We beat North in a jlt recently. No one said anything about breaking hoodoos there. They went in to beat us shortly after in the season proper. It’s great to have the attitude the guys did yesterday and I applaud them for it. Was enjoyable to watch and fun. But pleeeeaseeee it was an experimental round robin and nothing else. I’m excited for the season ahead because if the guys play to their potential winning the lot is possible. But let’s keep a lid on it after X

Seen this get mentioned a few times recently. Do you remember when?
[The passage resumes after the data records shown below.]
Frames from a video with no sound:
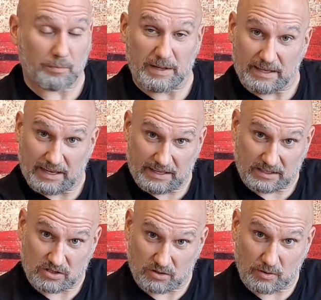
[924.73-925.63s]
be
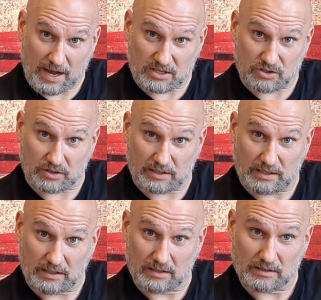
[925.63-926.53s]
getting to,
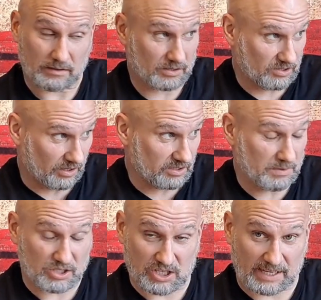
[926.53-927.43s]
actually, the sun's
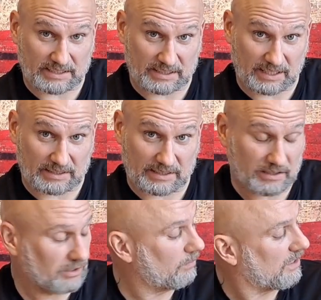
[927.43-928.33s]
been shining lately a
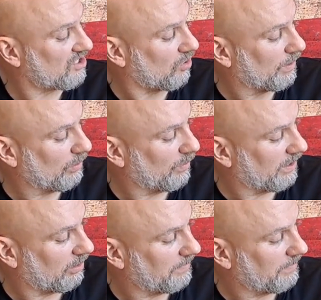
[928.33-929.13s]
little bit, so we will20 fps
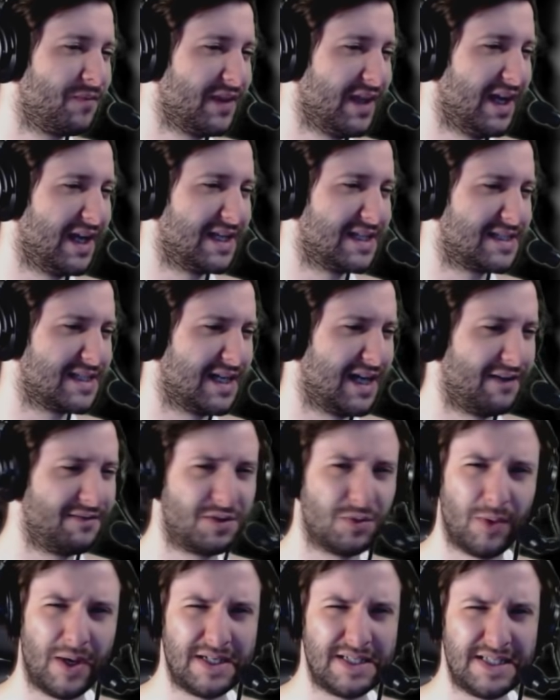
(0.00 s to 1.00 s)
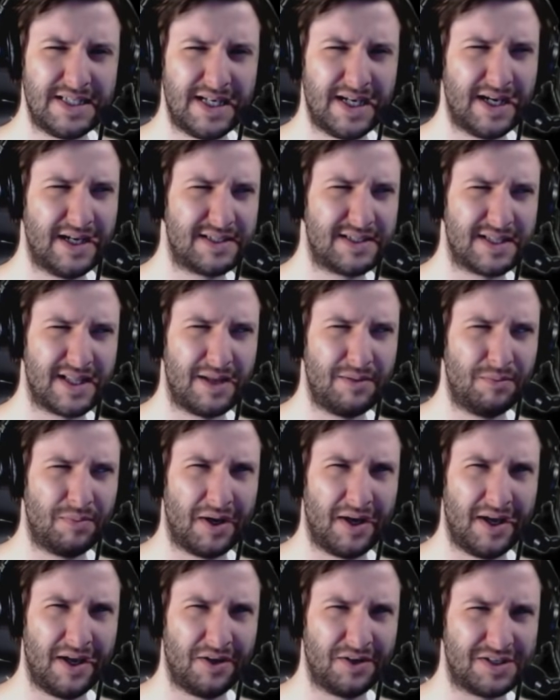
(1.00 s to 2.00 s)
and uh, having to wait a year to then
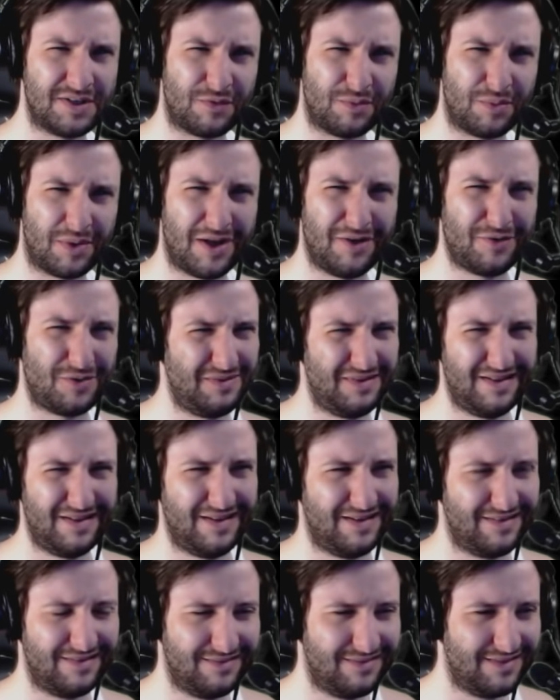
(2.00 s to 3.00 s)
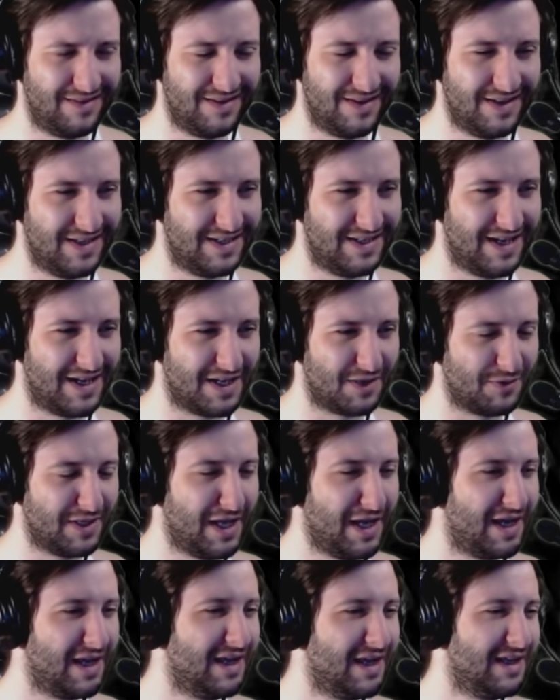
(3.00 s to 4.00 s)
buy it on a different platform. Oh, yeah, I don't want
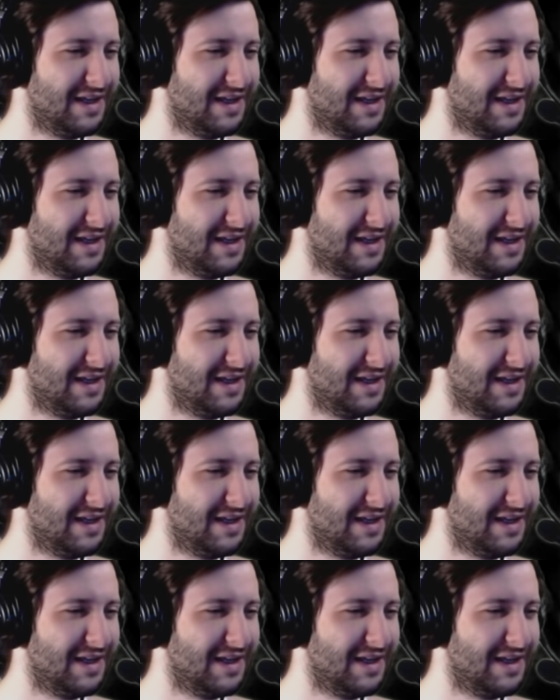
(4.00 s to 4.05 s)
that.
The only record i found was north beating us back when they had the mini games for the expansion teams coming up. 

Edited by Deefiant
Posted

I find AFLX so meaningless* that I spent the whole of WJs report wondering why 1964 was a prime number. I then observed multiple references to prime numbers that are not actually prime numbers littered through his story. And like AFLX, I'm still none the wiser.

(*I think it's meaningless in the context of the AFL season. However, I think it's possibly a very good idea for taking the game international, including north of the Murray). 

Posted
4 minutes ago, La Dee-vina Comedia said:

I find AFLX so meaningless* that I spent the whole of WJs report wondering why 1964 was a prime number. I then observed multiple references to prime numbers that are not actually prime numbers littered through his story. And like AFLX, I'm still none the wiser.

(*I think it's meaningless in the context of the AFL season. However, I think it's possibly a very good idea for taking the game international, including north of the Murray). 

I went to the play Curious Incident of the Dog in the Night-time and they gave away prizes for particular seats that were supposedly prime numbered but they weren't. I think it's part of a gag or something.